The adjudicator engaged with but dismissed Creagh’s jurisdictional challenge and awarded Quadro the full sums claimed. Creagh refused to pay, so Quadro issued proceedings to enforce the adjudicator’s award.

Judgment

The sole issue before the court was whether Creagh’s jurisdictional challenge had a real prospect of success. To succeed, Creagh would have to persuade the court that Quadro referred three disputes to adjudication, not one. Both parties’ submissions relied on the decision in Witney Town Council v Beam Construction (Cheltenham) Ltd, which provides well-established guidance on what is meant by “a dispute“.

Quadro argued that Witney Town makes clear that a single dispute can involve sub-issues. Creagh submitted that if claims can be individually decided, then there is a strong indication of multiple disputes. This, Creagh argued, follows on from the “useful if not invariable rule of thumb” (paragraph 38(vii)). In short, if one claim cannot be decided without reference to another it points to there being only one dispute.

Creagh’s case was that each payment notice could be decided without reference to the other and, as such, there were three disputes. To support its argument, Creagh relied on the decision in Deluxe Art & Theme Ltd v Beck Interiors Ltd, where Coulson J, as he was then, applied Witney Town. In that case, it was found that a dispute about retention was separate from one concerning extensions of time and loss and expense.

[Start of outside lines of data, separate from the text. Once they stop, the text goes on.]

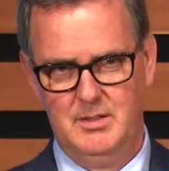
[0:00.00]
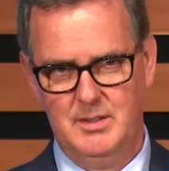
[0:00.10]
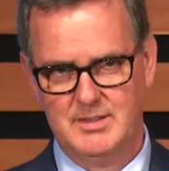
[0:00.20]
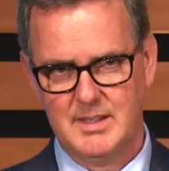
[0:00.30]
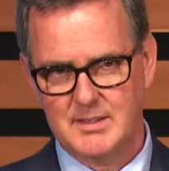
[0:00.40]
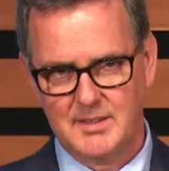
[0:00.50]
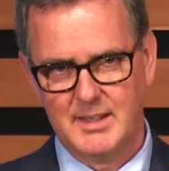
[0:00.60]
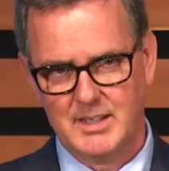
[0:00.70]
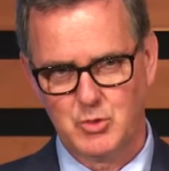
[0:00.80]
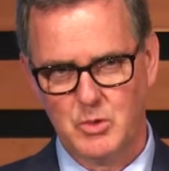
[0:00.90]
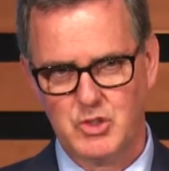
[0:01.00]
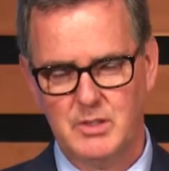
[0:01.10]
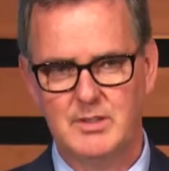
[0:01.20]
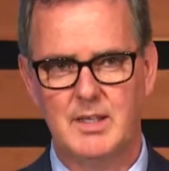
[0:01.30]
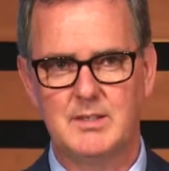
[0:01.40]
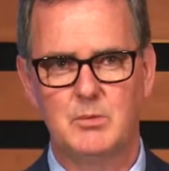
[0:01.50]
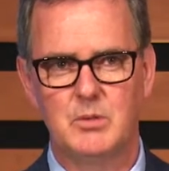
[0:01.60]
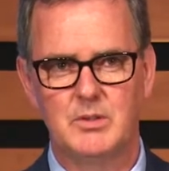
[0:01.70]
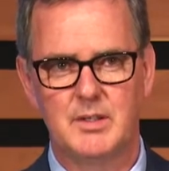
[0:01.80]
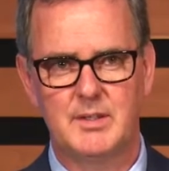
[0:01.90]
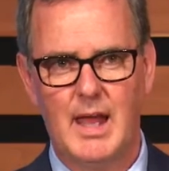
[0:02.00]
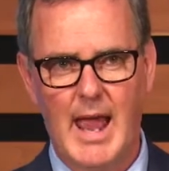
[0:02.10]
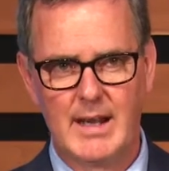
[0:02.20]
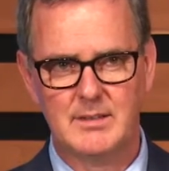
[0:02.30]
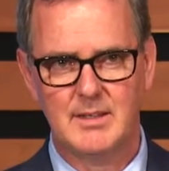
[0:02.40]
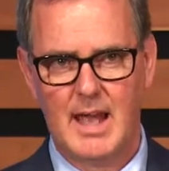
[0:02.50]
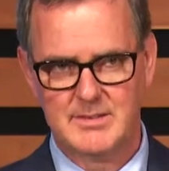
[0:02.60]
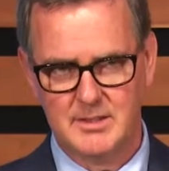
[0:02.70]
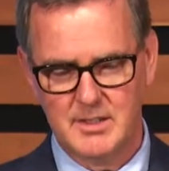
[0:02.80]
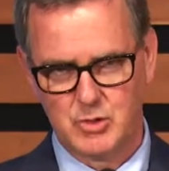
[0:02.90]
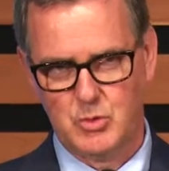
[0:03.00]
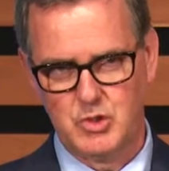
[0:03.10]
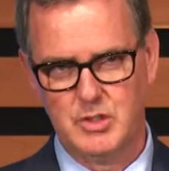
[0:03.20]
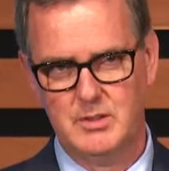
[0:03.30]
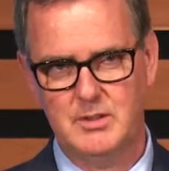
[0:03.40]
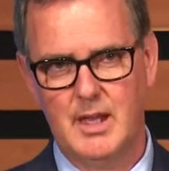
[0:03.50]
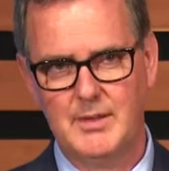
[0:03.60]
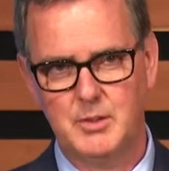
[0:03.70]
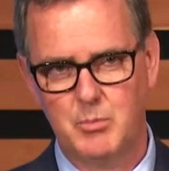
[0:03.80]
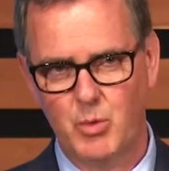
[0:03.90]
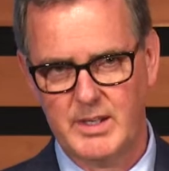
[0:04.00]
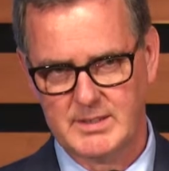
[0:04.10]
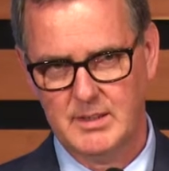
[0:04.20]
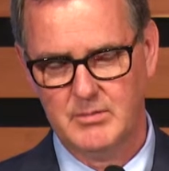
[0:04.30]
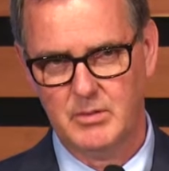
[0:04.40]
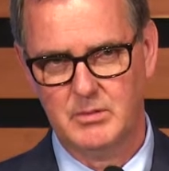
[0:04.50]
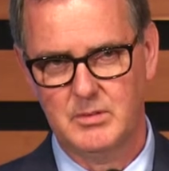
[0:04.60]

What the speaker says: synthetic estrogen that it will not act as an estrogen at the breast level.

Watson J disagreed with Creagh’s interpretation of the authorities and enforced the adjudicator’s award. In the judge’s opinion, Deluxe Art v Beck did not mean that “if it is possible for issues to be decided independently, they cannot form sub-issues to a wider dispute…”. Further, and unlike the present case, Deluxe Art v Beck concerned different disputes, described in different terms, and raised in separate adjudication notices.

In addition, Watson J agreed with the decision made in Prater Ltd v John Sisk & Son (Holdings) Ltd, where Veronique Buehrlen QC, sitting as a judge, said:

“I do not read Akenhead J’s guidance in the Witney case as meaning that unless each claim cannot be decided without deciding all or part of the other claims, each claim constitutes a separate dispute. Clearly a single dispute in the context of a construction contract may include several distinct issues…”.

Finally, Watson J said that to allow Creagh’s arguments would put parties to significant costs and inconvenience when trying to recover a single claimed balance. This would be contrary to the “efficient, swift and cost-effective” principles underpinning adjudication.

Key takeaways

In our view, the judgment is unsurprising. Succeeding on narrow, technical challenges to jurisdiction is not easy. In the present case, and where the Scheme applies, Watson J’s decision is a helpful reminder to parties considering a jurisdictional challenge on the ground of multiple disputes that:

  • One dispute can include numerous sub-issues.
  • These sub-issues might be capable of independent determination from one another.
  • Whether they are sub-issues or separate disputes is a question of fact.
  • It is important to consider the fundamental principles of adjudication when determining the scope of a dispute.